This is a document processing application users can run locally to query files such as .doc, .pdf, and .xls using the latest and greatest language models. Have your AI companion trek the deep waters of Character Count Mountain thousands of times faster than you ever could - then ask it a question afterward. We only use open source libraries and don't collect any data from users or their files, so from here on out the text you decide to trek is between you and your AI overlords.
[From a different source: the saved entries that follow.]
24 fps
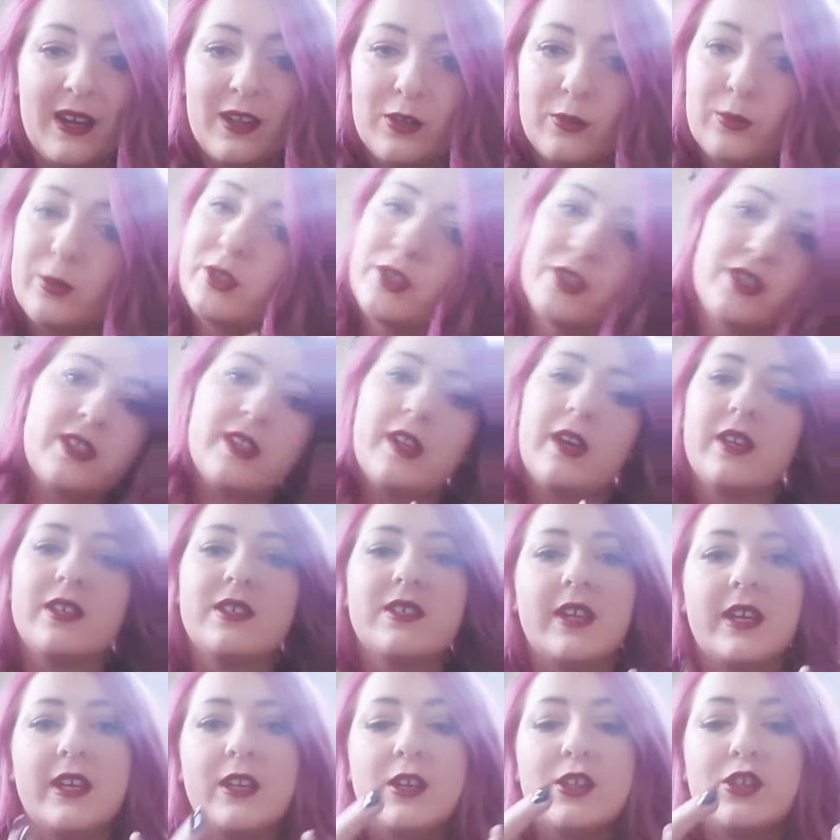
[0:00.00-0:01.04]
and then we just like
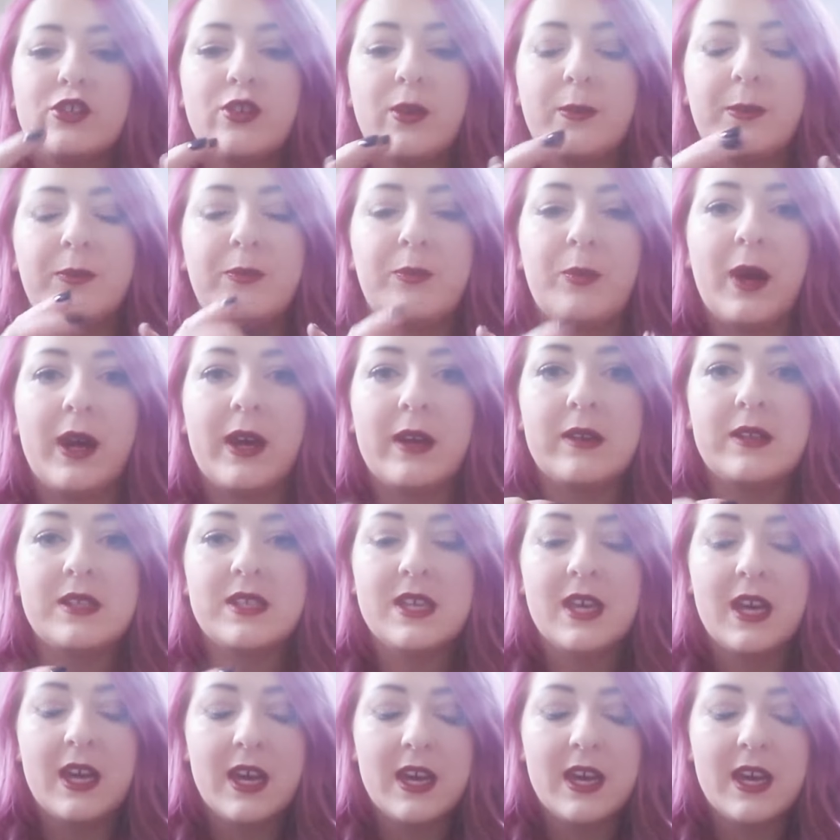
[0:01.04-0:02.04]
started like trimming round.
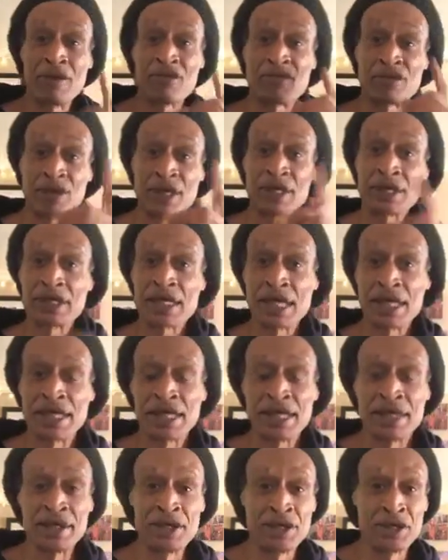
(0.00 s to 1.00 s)
Big up
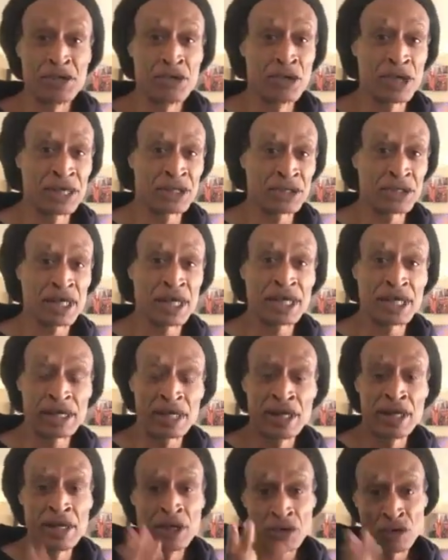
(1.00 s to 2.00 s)
Fred Tate in the
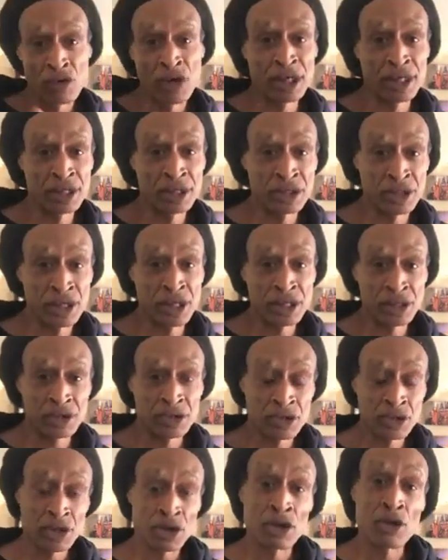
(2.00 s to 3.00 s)
USA, running
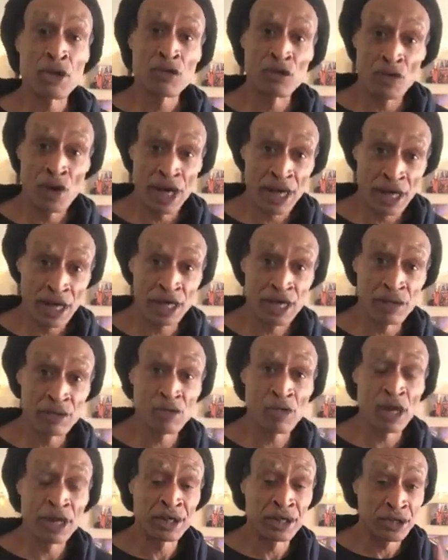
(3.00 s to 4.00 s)
things
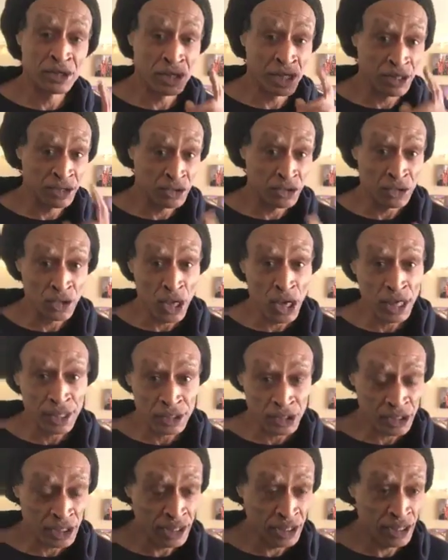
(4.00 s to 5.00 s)
correctly, running things
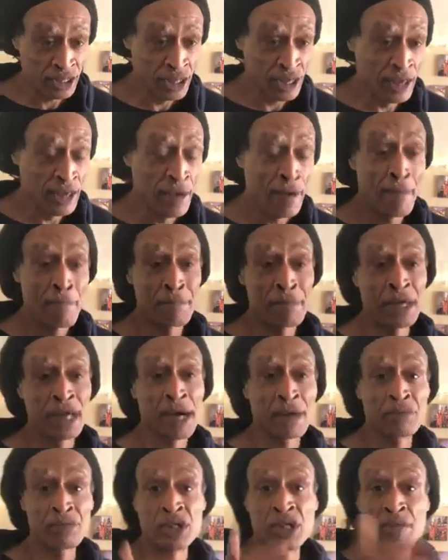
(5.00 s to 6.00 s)
nicely.
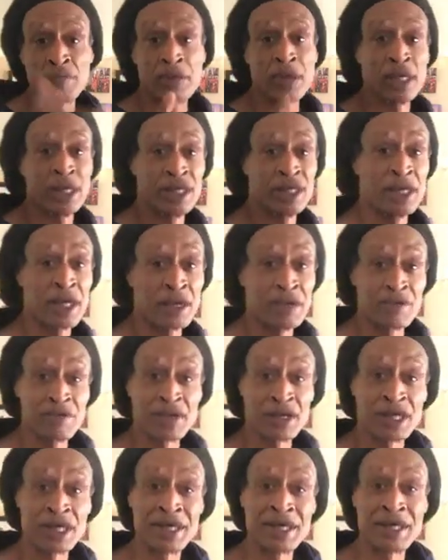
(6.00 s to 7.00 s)
Big up
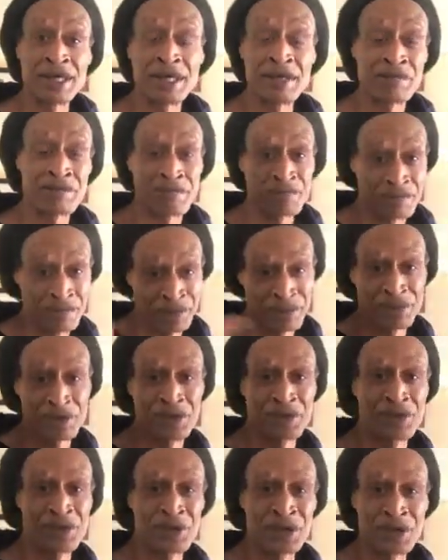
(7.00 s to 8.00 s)
Tipperley over here,
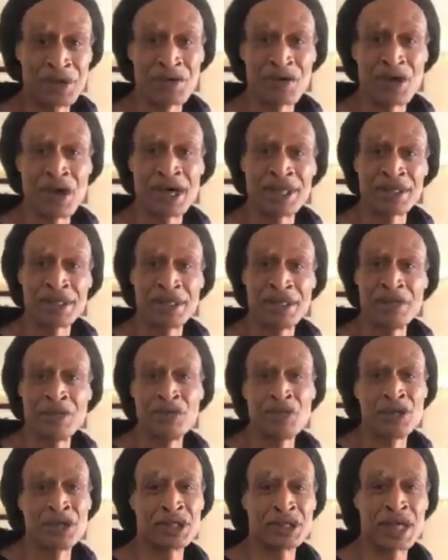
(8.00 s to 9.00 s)
doing the right
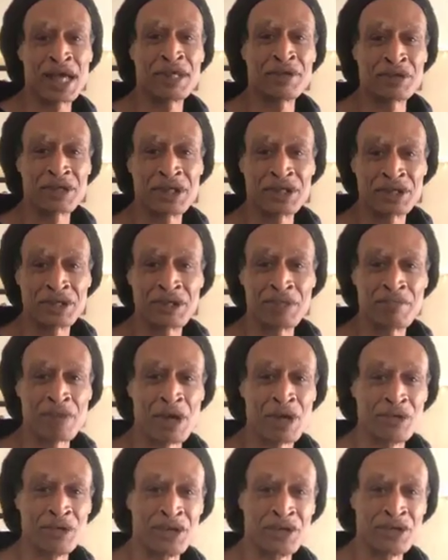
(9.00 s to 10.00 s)
thing. All the sound
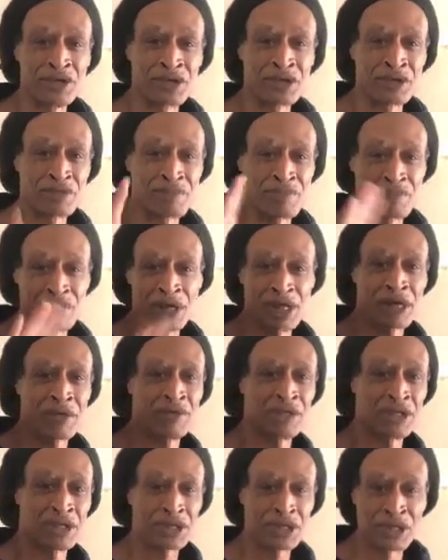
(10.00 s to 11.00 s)
system owners,
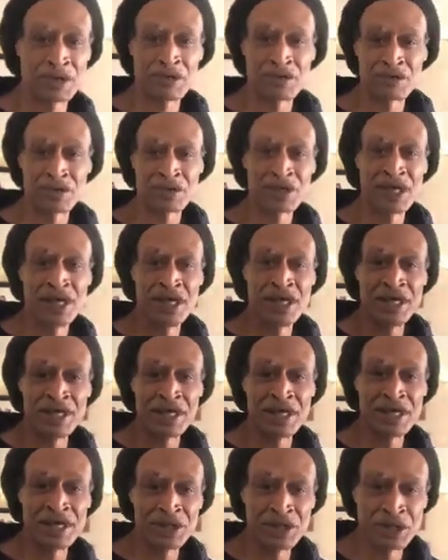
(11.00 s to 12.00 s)
big up yourselves,
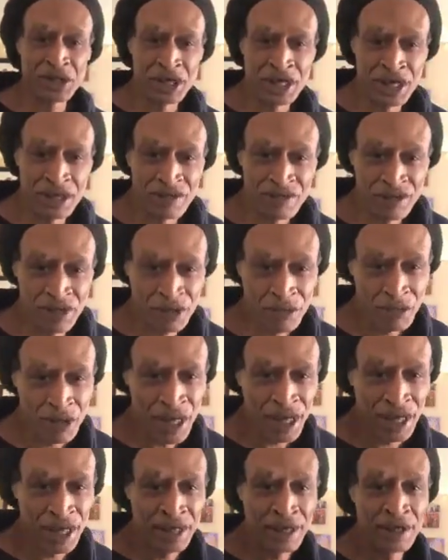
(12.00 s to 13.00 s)
each and
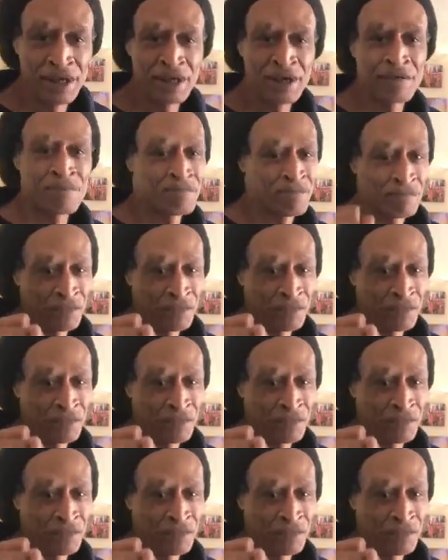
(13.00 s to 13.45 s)
everywhere.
Molded from Hassan El Mghari's boilerplate for OpenAI, the goal of this project is to build upon the capabilities of prompting in a transparent way. Even though ChatGPT isn't natively capable of reading data written on files other than plain text, conversion from popular file extensions can be included with prompting.
But to reiterate plainly, data being sent to OpenAI is not confidential data. It is a continuously learning model that will incorporate your data into learning sets.
TextTrek uses local storage to prevent limits on size and pages of files. You can trek any file you want, directly to the limitation of the API you're using.
After cloning the repo, go to OpenAI to make an account and put your API key in a file named .env
. You can keep .env in the root directory. This file should contain the following:
OPENAI_API_KEY = YOUR_KEY_GOES_HERE
Open your terminal, then install the project modules
npm install
Enter the command below, and then you can access your local version at http://localhost:3000
.
npm run dev
- Upload a file of one of the following supported extensions:
.pdf
.doc
.docx
.xls
.xlsx
.ppt
.txt
.log
- Declare your query. Ask specific questions about data within the file.